- _Dataset excerpts_
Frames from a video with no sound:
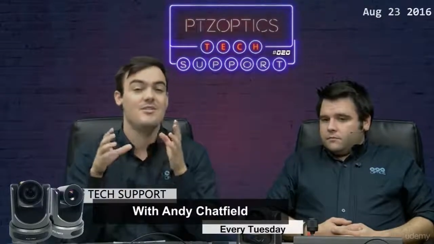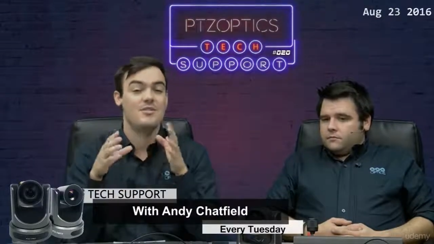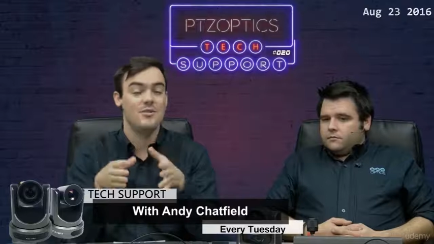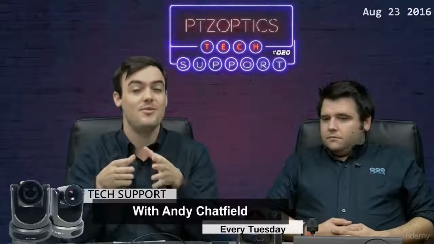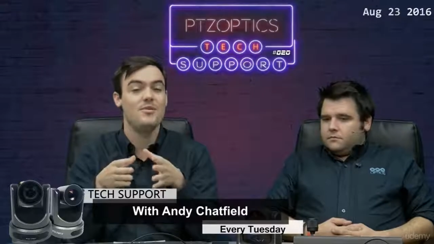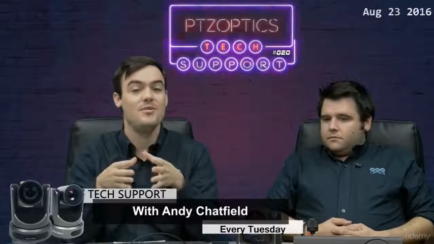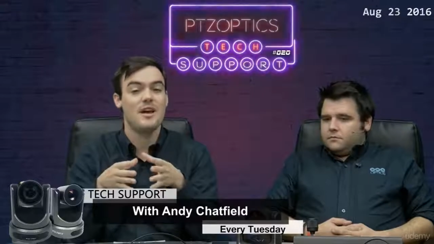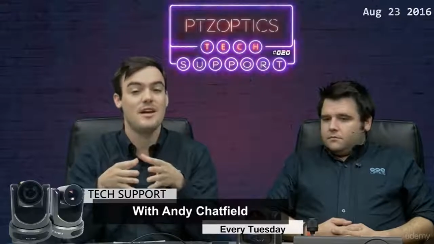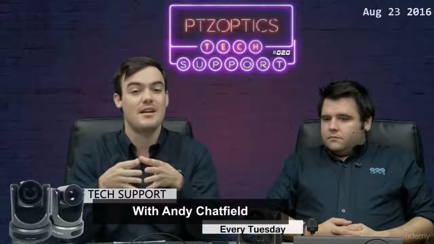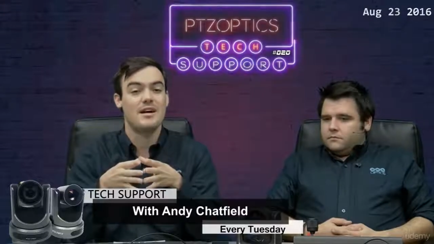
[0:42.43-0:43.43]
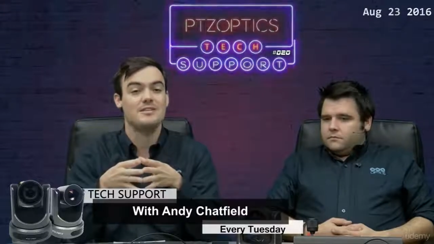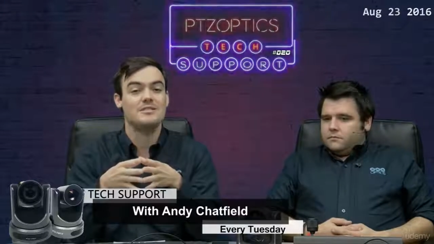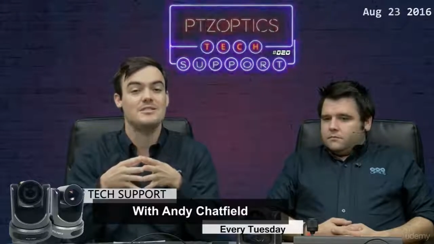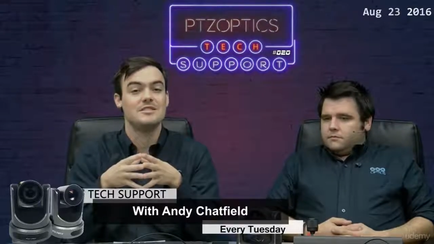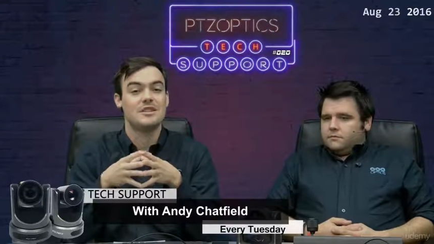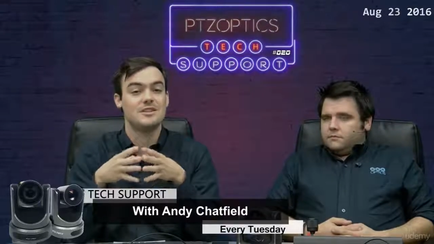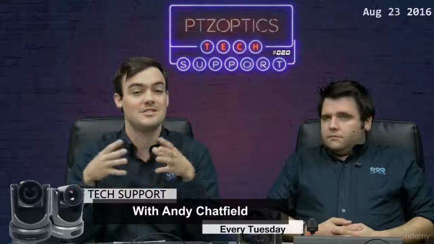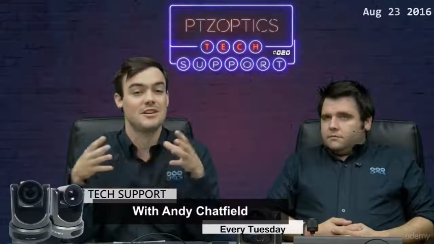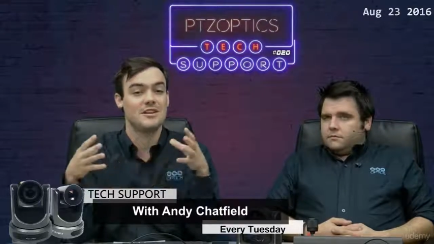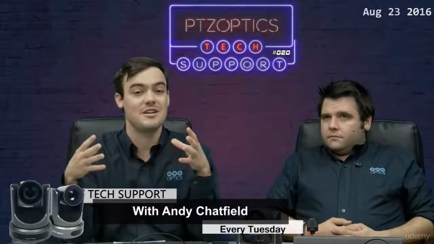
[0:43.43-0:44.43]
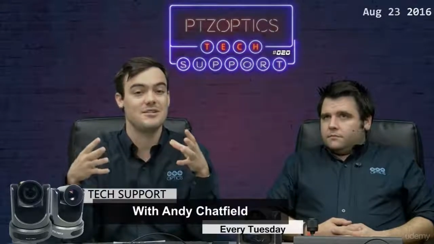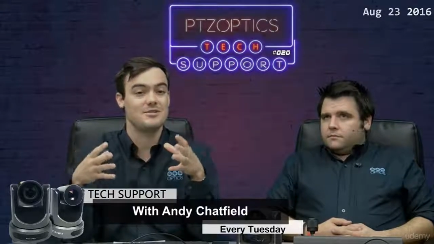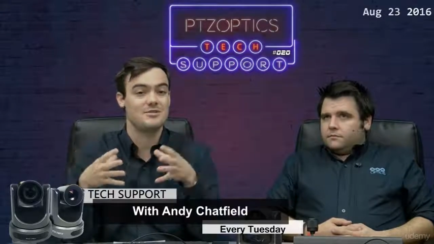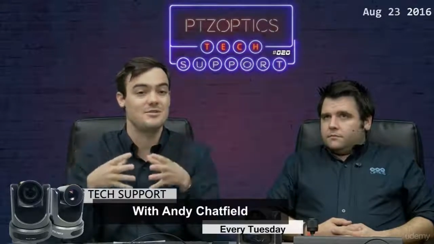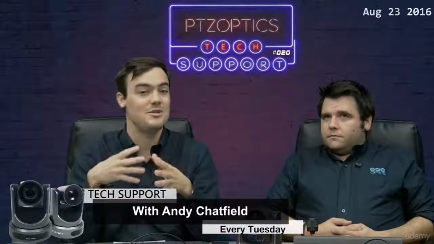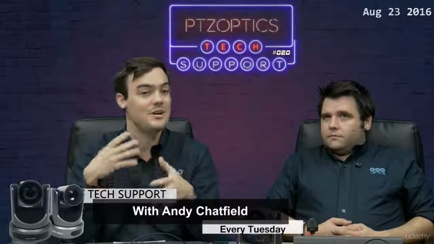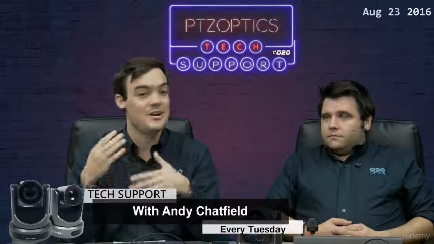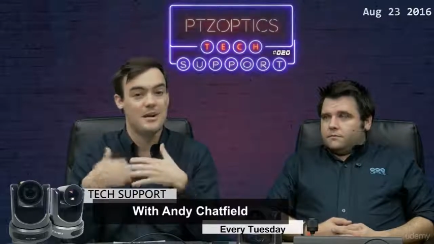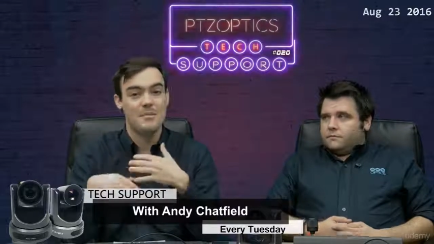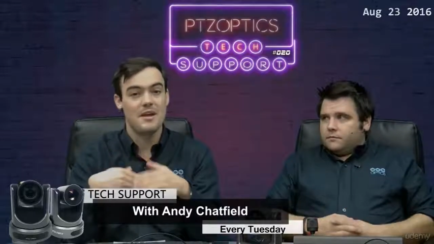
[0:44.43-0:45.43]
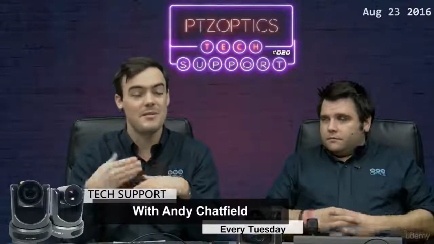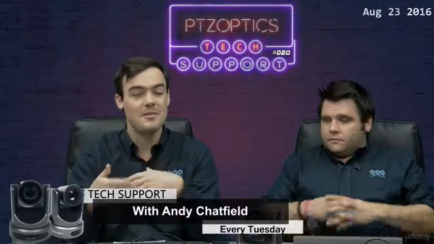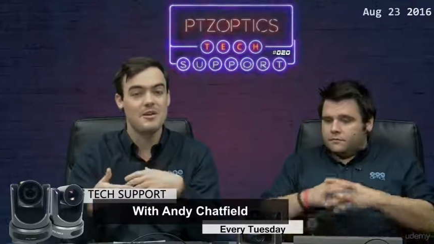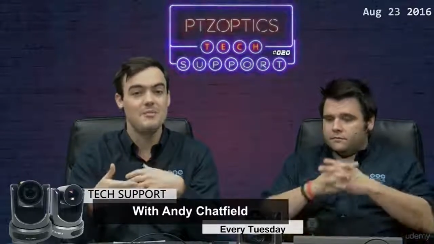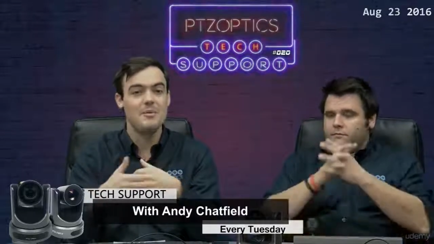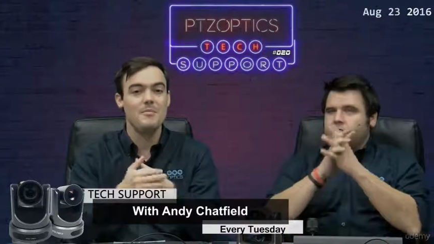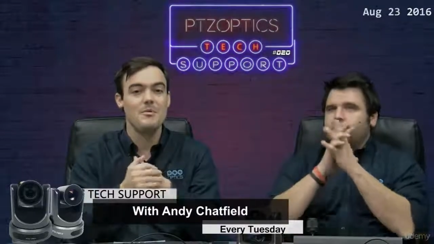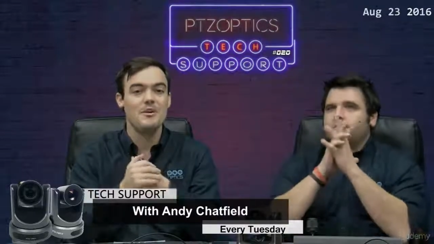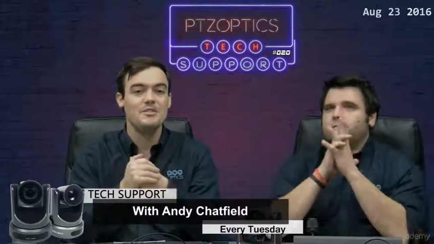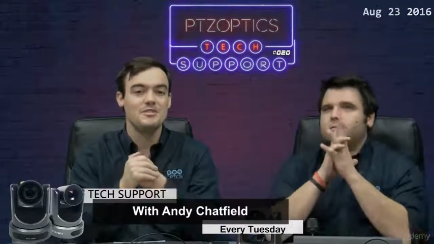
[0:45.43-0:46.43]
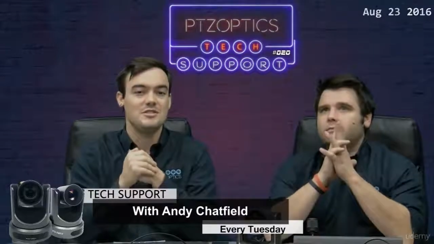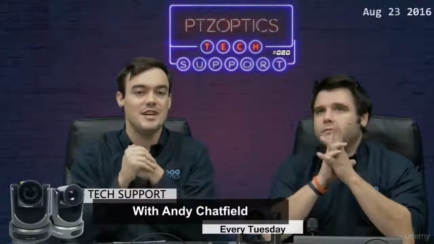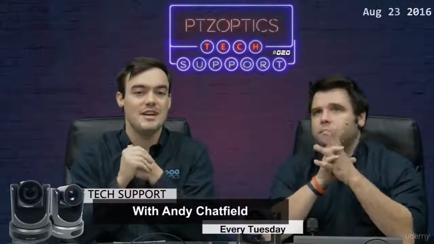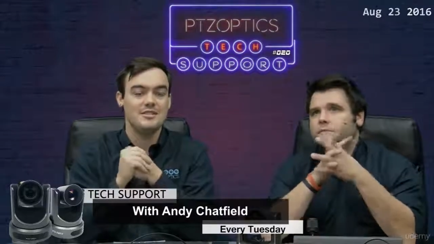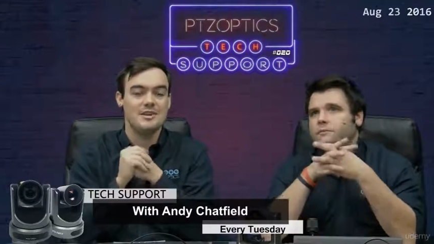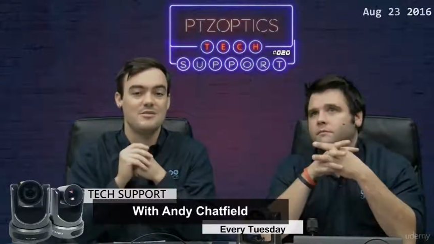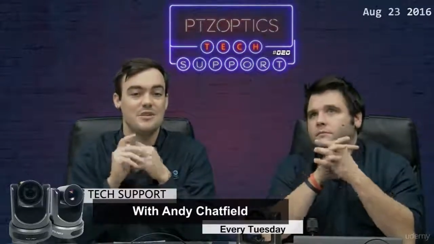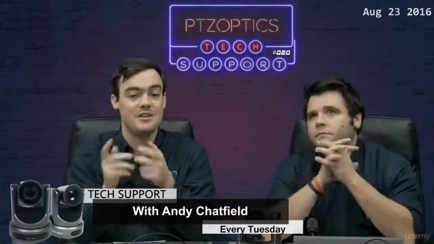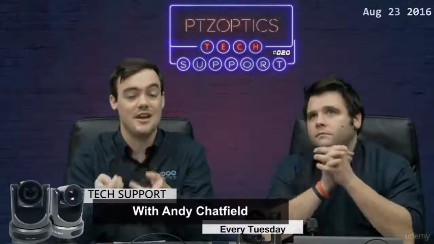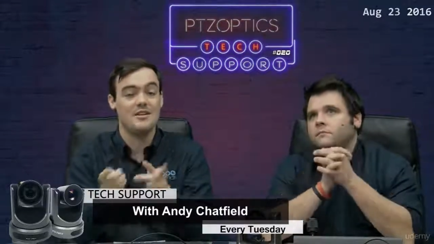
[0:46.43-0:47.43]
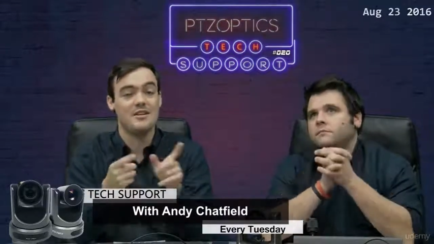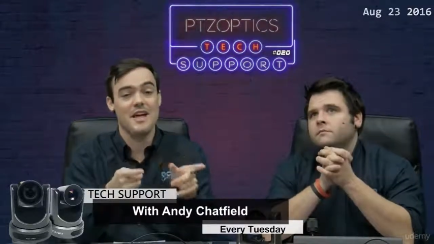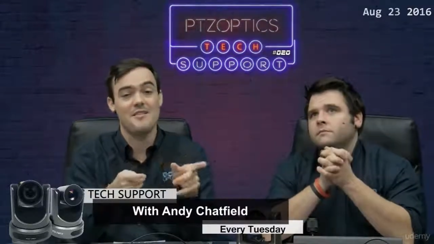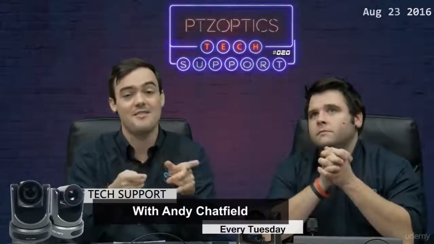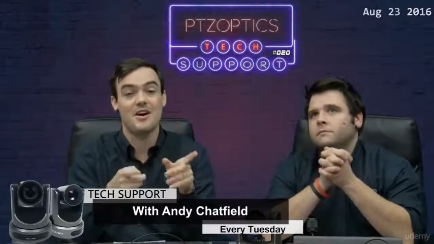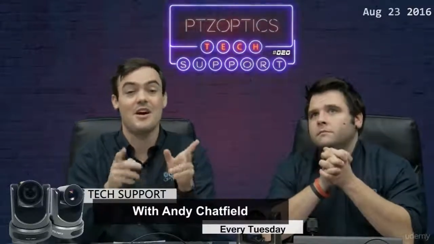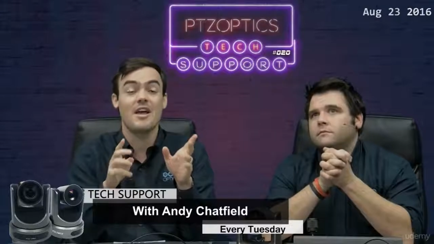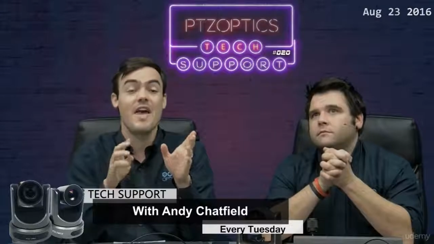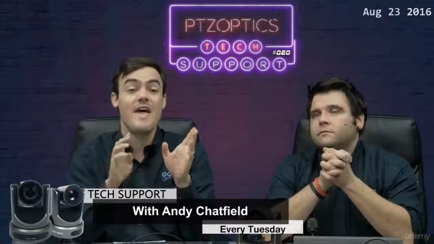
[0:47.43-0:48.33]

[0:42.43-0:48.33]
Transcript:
Speaker 1: Two technologies that are starting to become a little bit more interesting, so take a look at that vlog.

- _Task instructions_
The copy must reproduce the listing above verbatim and contain no pictures.

- _Reply_
Frames from a video with no sound:
[0:42.43-0:43.43]
[0:43.43-0:44.43]
[0:44.43-0:45.43]
[0:45.43-0:46.43]
[0:46.43-0:47.43]
[0:47.43-0:48.33]

[0:42.43-0:48.33]
Transcript:
Speaker 1: Two technologies that are starting to become a little bit more interesting, so take a look at that vlog.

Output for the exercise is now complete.